━━━━━ Exercise data ━━━━━

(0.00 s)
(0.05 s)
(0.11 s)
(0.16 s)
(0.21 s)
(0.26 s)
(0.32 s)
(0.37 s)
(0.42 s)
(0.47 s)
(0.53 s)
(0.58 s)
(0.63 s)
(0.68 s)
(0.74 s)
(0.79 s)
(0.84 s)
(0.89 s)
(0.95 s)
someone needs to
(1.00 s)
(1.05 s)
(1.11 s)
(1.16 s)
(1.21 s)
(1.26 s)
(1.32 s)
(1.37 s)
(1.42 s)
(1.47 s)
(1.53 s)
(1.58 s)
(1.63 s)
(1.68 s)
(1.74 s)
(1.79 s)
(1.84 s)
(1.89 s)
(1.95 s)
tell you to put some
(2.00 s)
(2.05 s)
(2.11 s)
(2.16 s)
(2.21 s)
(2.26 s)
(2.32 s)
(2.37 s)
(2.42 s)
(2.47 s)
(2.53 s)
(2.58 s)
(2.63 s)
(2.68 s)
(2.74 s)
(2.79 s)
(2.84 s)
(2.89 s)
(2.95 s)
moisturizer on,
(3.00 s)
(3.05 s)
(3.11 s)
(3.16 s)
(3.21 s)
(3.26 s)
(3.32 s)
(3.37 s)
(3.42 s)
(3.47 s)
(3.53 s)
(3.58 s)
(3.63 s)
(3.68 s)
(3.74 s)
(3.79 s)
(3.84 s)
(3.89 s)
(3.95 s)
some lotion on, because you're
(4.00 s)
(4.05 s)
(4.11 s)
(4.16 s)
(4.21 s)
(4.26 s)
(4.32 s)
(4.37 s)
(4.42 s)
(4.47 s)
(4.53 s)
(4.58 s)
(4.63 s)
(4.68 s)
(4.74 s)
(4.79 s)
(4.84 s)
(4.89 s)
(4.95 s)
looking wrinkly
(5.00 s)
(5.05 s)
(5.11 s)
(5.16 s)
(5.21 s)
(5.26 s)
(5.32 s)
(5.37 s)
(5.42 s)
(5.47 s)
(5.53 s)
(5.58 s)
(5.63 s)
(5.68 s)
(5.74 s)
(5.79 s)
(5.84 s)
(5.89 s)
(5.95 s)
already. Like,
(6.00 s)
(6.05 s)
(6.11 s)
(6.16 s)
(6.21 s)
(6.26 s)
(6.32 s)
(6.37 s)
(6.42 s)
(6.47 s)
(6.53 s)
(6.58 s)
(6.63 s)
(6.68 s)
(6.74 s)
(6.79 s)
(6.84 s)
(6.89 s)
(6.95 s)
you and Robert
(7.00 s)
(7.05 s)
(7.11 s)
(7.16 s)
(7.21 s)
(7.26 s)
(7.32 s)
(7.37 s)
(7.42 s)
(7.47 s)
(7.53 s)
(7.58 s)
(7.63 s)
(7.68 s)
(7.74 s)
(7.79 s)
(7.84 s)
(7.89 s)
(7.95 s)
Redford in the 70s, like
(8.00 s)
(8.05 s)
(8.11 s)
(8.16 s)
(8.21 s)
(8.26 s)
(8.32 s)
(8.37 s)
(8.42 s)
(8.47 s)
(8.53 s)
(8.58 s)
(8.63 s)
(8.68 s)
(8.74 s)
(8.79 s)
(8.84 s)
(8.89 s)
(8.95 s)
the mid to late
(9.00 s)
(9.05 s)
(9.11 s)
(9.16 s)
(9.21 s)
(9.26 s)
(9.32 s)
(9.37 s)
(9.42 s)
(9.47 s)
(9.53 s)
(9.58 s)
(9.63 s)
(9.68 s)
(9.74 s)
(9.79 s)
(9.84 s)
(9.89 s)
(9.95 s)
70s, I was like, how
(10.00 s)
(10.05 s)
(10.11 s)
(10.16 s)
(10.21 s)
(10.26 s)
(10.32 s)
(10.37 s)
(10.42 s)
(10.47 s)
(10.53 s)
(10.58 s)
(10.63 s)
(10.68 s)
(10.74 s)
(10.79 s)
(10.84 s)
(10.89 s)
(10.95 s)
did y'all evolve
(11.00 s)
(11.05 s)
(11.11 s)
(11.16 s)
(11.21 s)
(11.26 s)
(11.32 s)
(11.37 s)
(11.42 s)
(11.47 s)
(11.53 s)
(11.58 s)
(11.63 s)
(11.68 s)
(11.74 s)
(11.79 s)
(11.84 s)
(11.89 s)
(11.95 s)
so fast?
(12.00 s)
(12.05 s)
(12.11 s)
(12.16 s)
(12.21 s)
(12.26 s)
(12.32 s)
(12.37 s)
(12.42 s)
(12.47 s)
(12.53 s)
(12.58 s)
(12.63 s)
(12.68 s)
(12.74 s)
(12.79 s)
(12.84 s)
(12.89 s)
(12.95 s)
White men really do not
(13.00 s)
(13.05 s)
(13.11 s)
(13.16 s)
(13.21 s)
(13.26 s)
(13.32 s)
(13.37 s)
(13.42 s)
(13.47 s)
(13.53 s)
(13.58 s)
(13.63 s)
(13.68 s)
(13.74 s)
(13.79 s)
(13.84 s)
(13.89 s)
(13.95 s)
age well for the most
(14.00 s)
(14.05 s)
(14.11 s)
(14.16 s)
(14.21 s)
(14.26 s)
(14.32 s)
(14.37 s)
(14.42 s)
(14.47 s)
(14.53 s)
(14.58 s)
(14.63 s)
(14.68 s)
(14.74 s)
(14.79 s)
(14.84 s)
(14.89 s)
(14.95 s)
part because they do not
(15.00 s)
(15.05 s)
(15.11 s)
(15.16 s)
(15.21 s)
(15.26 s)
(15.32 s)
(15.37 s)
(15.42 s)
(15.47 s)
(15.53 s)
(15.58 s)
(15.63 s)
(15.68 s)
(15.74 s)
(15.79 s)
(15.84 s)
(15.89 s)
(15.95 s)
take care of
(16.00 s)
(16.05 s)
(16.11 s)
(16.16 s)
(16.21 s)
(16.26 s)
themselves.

━━━━━

> _What you should do_
Each line above should be reproduced exactly, with nothing omitted.

> _Answer to this exercise_
(0.00 s)
(0.05 s)
(0.11 s)
(0.16 s)
(0.21 s)
(0.26 s)
(0.32 s)
(0.37 s)
(0.42 s)
(0.47 s)
(0.53 s)
(0.58 s)
(0.63 s)
(0.68 s)
(0.74 s)
(0.79 s)
(0.84 s)
(0.89 s)
(0.95 s)
someone needs to
(1.00 s)
(1.05 s)
(1.11 s)
(1.16 s)
(1.21 s)
(1.26 s)
(1.32 s)
(1.37 s)
(1.42 s)
(1.47 s)
(1.53 s)
(1.58 s)
(1.63 s)
(1.68 s)
(1.74 s)
(1.79 s)
(1.84 s)
(1.89 s)
(1.95 s)
tell you to put some
(2.00 s)
(2.05 s)
(2.11 s)
(2.16 s)
(2.21 s)
(2.26 s)
(2.32 s)
(2.37 s)
(2.42 s)
(2.47 s)
(2.53 s)
(2.58 s)
(2.63 s)
(2.68 s)
(2.74 s)
(2.79 s)
(2.84 s)
(2.89 s)
(2.95 s)
moisturizer on,
(3.00 s)
(3.05 s)
(3.11 s)
(3.16 s)
(3.21 s)
(3.26 s)
(3.32 s)
(3.37 s)
(3.42 s)
(3.47 s)
(3.53 s)
(3.58 s)
(3.63 s)
(3.68 s)
(3.74 s)
(3.79 s)
(3.84 s)
(3.89 s)
(3.95 s)
some lotion on, because you're
(4.00 s)
(4.05 s)
(4.11 s)
(4.16 s)
(4.21 s)
(4.26 s)
(4.32 s)
(4.37 s)
(4.42 s)
(4.47 s)
(4.53 s)
(4.58 s)
(4.63 s)
(4.68 s)
(4.74 s)
(4.79 s)
(4.84 s)
(4.89 s)
(4.95 s)
looking wrinkly
(5.00 s)
(5.05 s)
(5.11 s)
(5.16 s)
(5.21 s)
(5.26 s)
(5.32 s)
(5.37 s)
(5.42 s)
(5.47 s)
(5.53 s)
(5.58 s)
(5.63 s)
(5.68 s)
(5.74 s)
(5.79 s)
(5.84 s)
(5.89 s)
(5.95 s)
already. Like,
(6.00 s)
(6.05 s)
(6.11 s)
(6.16 s)
(6.21 s)
(6.26 s)
(6.32 s)
(6.37 s)
(6.42 s)
(6.47 s)
(6.53 s)
(6.58 s)
(6.63 s)
(6.68 s)
(6.74 s)
(6.79 s)
(6.84 s)
(6.89 s)
(6.95 s)
you and Robert
(7.00 s)
(7.05 s)
(7.11 s)
(7.16 s)
(7.21 s)
(7.26 s)
(7.32 s)
(7.37 s)
(7.42 s)
(7.47 s)
(7.53 s)
(7.58 s)
(7.63 s)
(7.68 s)
(7.74 s)
(7.79 s)
(7.84 s)
(7.89 s)
(7.95 s)
Redford in the 70s, like
(8.00 s)
(8.05 s)
(8.11 s)
(8.16 s)
(8.21 s)
(8.26 s)
(8.32 s)
(8.37 s)
(8.42 s)
(8.47 s)
(8.53 s)
(8.58 s)
(8.63 s)
(8.68 s)
(8.74 s)
(8.79 s)
(8.84 s)
(8.89 s)
(8.95 s)
the mid to late
(9.00 s)
(9.05 s)
(9.11 s)
(9.16 s)
(9.21 s)
(9.26 s)
(9.32 s)
(9.37 s)
(9.42 s)
(9.47 s)
(9.53 s)
(9.58 s)
(9.63 s)
(9.68 s)
(9.74 s)
(9.79 s)
(9.84 s)
(9.89 s)
(9.95 s)
70s, I was like, how
(10.00 s)
(10.05 s)
(10.11 s)
(10.16 s)
(10.21 s)
(10.26 s)
(10.32 s)
(10.37 s)
(10.42 s)
(10.47 s)
(10.53 s)
(10.58 s)
(10.63 s)
(10.68 s)
(10.74 s)
(10.79 s)
(10.84 s)
(10.89 s)
(10.95 s)
did y'all evolve
(11.00 s)
(11.05 s)
(11.11 s)
(11.16 s)
(11.21 s)
(11.26 s)
(11.32 s)
(11.37 s)
(11.42 s)
(11.47 s)
(11.53 s)
(11.58 s)
(11.63 s)
(11.68 s)
(11.74 s)
(11.79 s)
(11.84 s)
(11.89 s)
(11.95 s)
so fast?
(12.00 s)
(12.05 s)
(12.11 s)
(12.16 s)
(12.21 s)
(12.26 s)
(12.32 s)
(12.37 s)
(12.42 s)
(12.47 s)
(12.53 s)
(12.58 s)
(12.63 s)
(12.68 s)
(12.74 s)
(12.79 s)
(12.84 s)
(12.89 s)
(12.95 s)
White men really do not
(13.00 s)
(13.05 s)
(13.11 s)
(13.16 s)
(13.21 s)
(13.26 s)
(13.32 s)
(13.37 s)
(13.42 s)
(13.47 s)
(13.53 s)
(13.58 s)
(13.63 s)
(13.68 s)
(13.74 s)
(13.79 s)
(13.84 s)
(13.89 s)
(13.95 s)
age well for the most
(14.00 s)
(14.05 s)
(14.11 s)
(14.16 s)
(14.21 s)
(14.26 s)
(14.32 s)
(14.37 s)
(14.42 s)
(14.47 s)
(14.53 s)
(14.58 s)
(14.63 s)
(14.68 s)
(14.74 s)
(14.79 s)
(14.84 s)
(14.89 s)
(14.95 s)
part because they do not
(15.00 s)
(15.05 s)
(15.11 s)
(15.16 s)
(15.21 s)
(15.26 s)
(15.32 s)
(15.37 s)
(15.42 s)
(15.47 s)
(15.53 s)
(15.58 s)
(15.63 s)
(15.68 s)
(15.74 s)
(15.79 s)
(15.84 s)
(15.89 s)
(15.95 s)
take care of
(16.00 s)
(16.05 s)
(16.11 s)
(16.16 s)
(16.21 s)
(16.26 s)
themselves.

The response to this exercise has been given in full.